___ Information provided ___

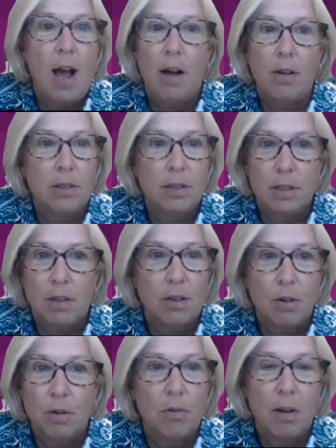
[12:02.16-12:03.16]
to
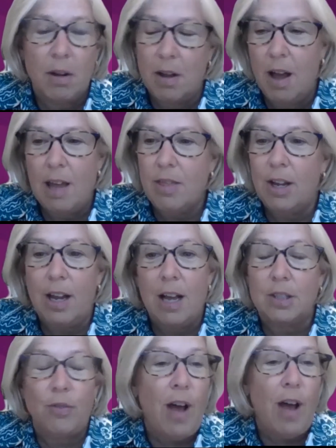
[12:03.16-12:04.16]
Allyson, who I think
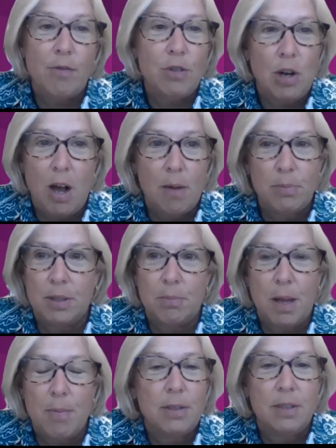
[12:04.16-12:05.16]
has 5 jobs and
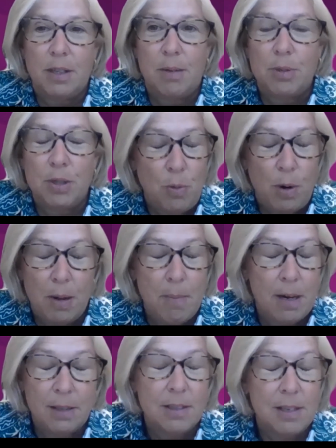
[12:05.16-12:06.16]
maybe sleeps 20
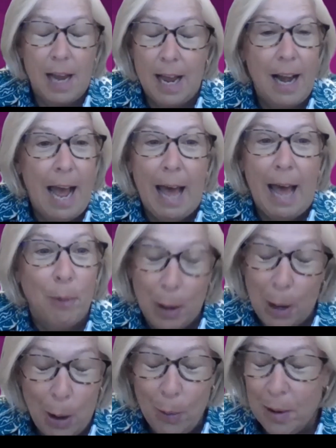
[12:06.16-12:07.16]
minutes a night. I don't
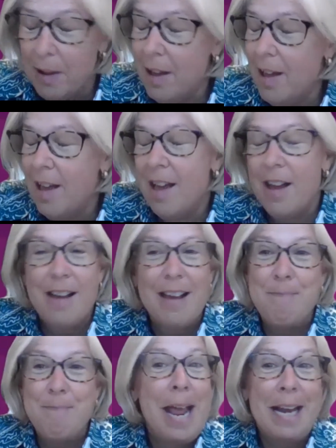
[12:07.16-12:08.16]
know.
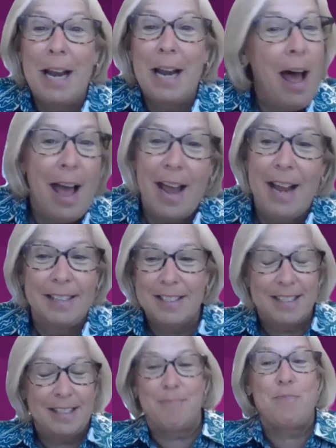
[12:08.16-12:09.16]

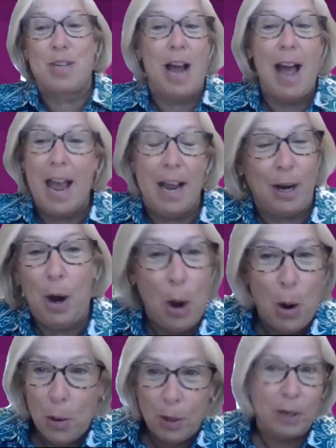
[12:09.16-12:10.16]
Mainlines Diet
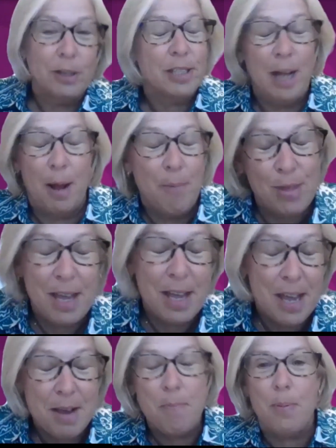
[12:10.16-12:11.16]
Coke or
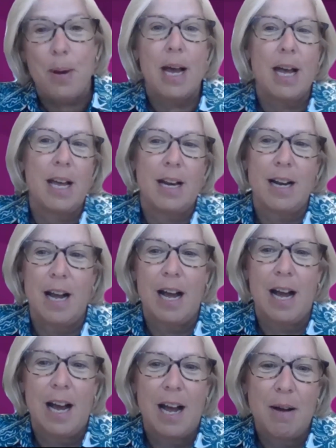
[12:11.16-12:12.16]
something, but
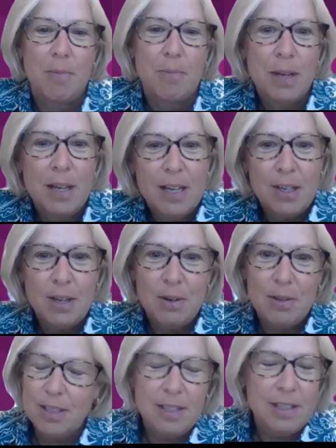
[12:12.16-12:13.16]

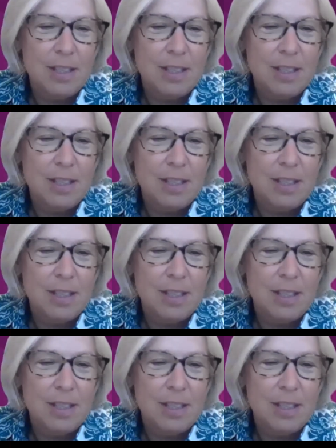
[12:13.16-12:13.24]
this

___

Your task:
Since the copy should hold text only, set down each record exactly and leave the pictures out.

Response area:
[12:02.16-12:03.16]
to
[12:03.16-12:04.16]
Allyson, who I think
[12:04.16-12:05.16]
has 5 jobs and
[12:05.16-12:06.16]
maybe sleeps 20
[12:06.16-12:07.16]
minutes a night. I don't
[12:07.16-12:08.16]
know.
[12:08.16-12:09.16]

[12:09.16-12:10.16]
Mainlines Diet
[12:10.16-12:11.16]
Coke or
[12:11.16-12:12.16]
something, but
[12:12.16-12:13.16]

[12:13.16-12:13.24]
this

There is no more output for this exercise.